Task description
Your answer must be the full set of records, copied exactly, with no pictures in it.

Data to use
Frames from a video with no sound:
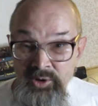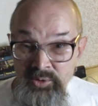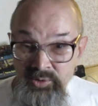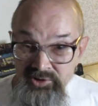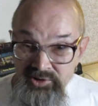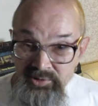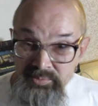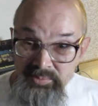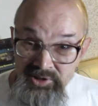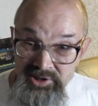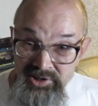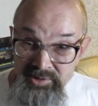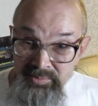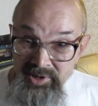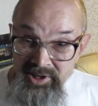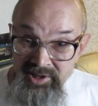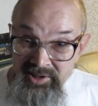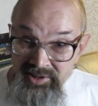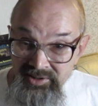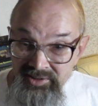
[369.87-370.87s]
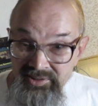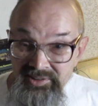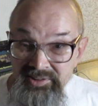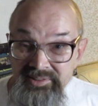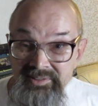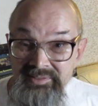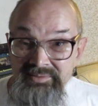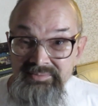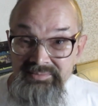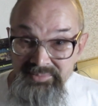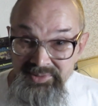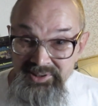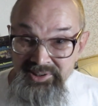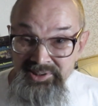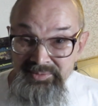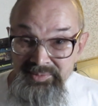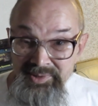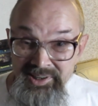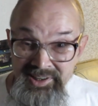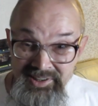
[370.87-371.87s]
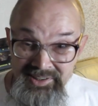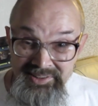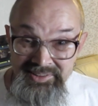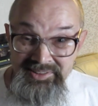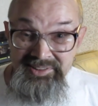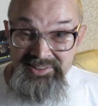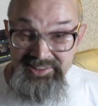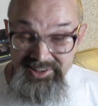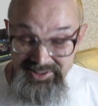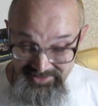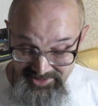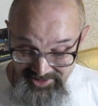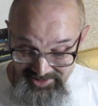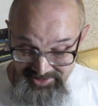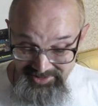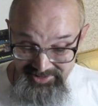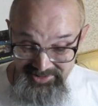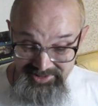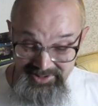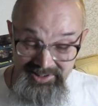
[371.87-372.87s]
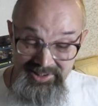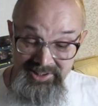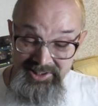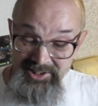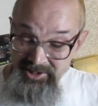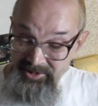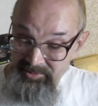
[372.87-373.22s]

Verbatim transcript: А он-то понимает, понимает, наверное, да.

Solution
Frames from a video with no sound:
[369.87-370.87s]
[370.87-371.87s]
[371.87-372.87s]
[372.87-373.22s]

Verbatim transcript: А он-то понимает, понимает, наверное, да.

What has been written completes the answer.